## What is being asked
Lines from the top of the listing down to the one with "[0:00.00-0:03.60]", inclusive, are to be copied exactly.

(Data to use Opens)

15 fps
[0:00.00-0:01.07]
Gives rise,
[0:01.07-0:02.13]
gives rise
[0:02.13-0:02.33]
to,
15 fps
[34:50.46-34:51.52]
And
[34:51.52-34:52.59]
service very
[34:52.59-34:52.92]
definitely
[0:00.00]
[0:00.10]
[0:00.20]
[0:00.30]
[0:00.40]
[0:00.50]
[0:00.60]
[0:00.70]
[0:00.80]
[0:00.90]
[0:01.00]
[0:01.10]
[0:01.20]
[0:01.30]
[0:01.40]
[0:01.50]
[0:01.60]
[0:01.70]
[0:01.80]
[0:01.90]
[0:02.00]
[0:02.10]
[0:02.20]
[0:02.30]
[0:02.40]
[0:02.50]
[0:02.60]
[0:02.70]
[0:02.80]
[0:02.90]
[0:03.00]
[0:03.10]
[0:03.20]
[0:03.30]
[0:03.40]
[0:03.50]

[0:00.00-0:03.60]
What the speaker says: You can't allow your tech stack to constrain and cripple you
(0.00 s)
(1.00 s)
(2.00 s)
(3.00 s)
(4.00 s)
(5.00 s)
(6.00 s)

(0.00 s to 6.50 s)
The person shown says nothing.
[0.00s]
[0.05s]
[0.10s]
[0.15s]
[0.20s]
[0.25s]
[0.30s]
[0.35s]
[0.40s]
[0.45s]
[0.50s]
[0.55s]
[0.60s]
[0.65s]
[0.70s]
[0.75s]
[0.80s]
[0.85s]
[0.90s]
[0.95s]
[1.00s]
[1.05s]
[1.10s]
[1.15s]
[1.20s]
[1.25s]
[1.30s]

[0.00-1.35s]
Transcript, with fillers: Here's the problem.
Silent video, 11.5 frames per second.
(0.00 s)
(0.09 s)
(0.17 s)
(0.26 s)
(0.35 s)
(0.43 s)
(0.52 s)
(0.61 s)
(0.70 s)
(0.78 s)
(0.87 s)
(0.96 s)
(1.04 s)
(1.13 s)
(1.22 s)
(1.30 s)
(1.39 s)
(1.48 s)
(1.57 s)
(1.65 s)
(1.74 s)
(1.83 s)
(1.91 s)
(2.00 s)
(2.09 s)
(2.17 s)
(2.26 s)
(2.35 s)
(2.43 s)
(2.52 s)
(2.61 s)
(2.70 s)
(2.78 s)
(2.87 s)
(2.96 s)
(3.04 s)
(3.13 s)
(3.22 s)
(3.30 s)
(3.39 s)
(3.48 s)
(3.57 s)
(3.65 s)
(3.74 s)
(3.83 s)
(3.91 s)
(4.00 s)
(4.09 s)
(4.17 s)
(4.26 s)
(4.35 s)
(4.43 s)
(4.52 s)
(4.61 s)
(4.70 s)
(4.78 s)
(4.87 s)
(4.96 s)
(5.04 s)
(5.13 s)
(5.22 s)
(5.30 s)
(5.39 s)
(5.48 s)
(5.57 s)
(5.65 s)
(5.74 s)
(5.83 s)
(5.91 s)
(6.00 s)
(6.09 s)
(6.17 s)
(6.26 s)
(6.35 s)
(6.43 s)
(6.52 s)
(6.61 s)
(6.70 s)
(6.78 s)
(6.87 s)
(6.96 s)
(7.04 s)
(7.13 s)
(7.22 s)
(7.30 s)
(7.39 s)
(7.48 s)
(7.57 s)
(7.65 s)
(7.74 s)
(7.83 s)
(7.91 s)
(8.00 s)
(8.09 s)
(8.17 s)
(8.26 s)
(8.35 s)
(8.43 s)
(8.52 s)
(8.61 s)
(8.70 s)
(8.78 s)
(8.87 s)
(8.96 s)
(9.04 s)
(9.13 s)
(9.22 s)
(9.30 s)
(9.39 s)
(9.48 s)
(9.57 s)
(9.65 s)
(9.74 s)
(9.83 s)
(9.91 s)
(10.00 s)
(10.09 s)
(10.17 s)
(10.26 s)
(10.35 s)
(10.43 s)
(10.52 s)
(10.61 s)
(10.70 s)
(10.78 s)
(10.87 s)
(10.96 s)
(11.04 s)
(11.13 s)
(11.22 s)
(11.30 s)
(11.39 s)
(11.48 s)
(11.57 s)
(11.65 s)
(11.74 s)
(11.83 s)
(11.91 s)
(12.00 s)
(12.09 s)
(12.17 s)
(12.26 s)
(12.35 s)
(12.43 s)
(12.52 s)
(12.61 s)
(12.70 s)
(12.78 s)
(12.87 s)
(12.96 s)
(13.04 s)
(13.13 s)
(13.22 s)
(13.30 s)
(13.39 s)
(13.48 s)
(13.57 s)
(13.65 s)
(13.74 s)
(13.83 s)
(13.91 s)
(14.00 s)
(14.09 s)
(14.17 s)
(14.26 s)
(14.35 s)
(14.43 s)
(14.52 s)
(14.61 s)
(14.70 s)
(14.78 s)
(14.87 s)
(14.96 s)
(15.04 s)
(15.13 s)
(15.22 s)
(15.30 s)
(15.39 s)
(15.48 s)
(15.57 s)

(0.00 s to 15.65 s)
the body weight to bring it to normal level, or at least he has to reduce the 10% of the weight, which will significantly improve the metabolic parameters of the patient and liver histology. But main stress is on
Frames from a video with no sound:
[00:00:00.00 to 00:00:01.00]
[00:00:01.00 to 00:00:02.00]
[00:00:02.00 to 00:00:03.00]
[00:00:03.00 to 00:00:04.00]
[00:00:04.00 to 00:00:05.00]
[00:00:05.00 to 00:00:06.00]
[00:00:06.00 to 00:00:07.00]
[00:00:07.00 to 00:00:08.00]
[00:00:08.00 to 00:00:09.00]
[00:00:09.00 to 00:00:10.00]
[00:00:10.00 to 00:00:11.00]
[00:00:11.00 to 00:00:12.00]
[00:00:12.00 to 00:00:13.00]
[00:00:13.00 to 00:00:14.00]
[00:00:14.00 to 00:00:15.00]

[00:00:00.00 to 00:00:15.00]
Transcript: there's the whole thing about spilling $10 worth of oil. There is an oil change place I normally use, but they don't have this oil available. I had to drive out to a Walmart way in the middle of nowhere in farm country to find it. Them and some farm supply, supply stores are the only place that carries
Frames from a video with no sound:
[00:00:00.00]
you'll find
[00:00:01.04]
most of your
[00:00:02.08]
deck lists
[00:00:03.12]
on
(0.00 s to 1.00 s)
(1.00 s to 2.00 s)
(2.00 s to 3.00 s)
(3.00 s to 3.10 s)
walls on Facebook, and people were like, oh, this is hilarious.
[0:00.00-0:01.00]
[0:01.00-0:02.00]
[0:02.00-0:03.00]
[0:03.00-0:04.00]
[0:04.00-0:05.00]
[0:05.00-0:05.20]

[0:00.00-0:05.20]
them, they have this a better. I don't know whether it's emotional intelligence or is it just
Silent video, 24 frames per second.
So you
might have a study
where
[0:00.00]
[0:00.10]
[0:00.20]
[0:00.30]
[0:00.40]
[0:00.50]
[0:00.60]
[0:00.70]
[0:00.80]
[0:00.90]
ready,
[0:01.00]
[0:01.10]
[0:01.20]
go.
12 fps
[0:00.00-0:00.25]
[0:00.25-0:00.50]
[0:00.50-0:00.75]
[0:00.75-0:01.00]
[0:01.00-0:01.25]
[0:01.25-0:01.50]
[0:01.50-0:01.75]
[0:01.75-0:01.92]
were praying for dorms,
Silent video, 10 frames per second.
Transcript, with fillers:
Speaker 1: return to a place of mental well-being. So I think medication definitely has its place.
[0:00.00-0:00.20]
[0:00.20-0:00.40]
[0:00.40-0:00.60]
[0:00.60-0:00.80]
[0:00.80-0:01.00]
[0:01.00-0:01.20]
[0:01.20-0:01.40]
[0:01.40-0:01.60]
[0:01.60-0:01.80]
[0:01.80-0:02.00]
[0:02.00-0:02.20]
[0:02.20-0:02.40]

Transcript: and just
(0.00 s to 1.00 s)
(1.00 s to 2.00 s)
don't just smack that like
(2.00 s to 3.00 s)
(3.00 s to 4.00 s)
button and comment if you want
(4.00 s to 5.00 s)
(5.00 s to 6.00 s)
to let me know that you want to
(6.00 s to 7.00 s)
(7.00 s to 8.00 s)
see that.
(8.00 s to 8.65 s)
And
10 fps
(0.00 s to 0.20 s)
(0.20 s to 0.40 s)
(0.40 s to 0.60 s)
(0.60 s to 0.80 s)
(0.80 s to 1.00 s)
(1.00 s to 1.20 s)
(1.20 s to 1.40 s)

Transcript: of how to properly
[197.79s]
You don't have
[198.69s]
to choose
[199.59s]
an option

(Data to use Closes)

## Written answer
15 fps
[0:00.00-0:01.07]
Gives rise,
[0:01.07-0:02.13]
gives rise
[0:02.13-0:02.33]
to,
15 fps
[34:50.46-34:51.52]
And
[34:51.52-34:52.59]
service very
[34:52.59-34:52.92]
definitely
[0:00.00]
[0:00.10]
[0:00.20]
[0:00.30]
[0:00.40]
[0:00.50]
[0:00.60]
[0:00.70]
[0:00.80]
[0:00.90]
[0:01.00]
[0:01.10]
[0:01.20]
[0:01.30]
[0:01.40]
[0:01.50]
[0:01.60]
[0:01.70]
[0:01.80]
[0:01.90]
[0:02.00]
[0:02.10]
[0:02.20]
[0:02.30]
[0:02.40]
[0:02.50]
[0:02.60]
[0:02.70]
[0:02.80]
[0:02.90]
[0:03.00]
[0:03.10]
[0:03.20]
[0:03.30]
[0:03.40]
[0:03.50]

[0:00.00-0:03.60]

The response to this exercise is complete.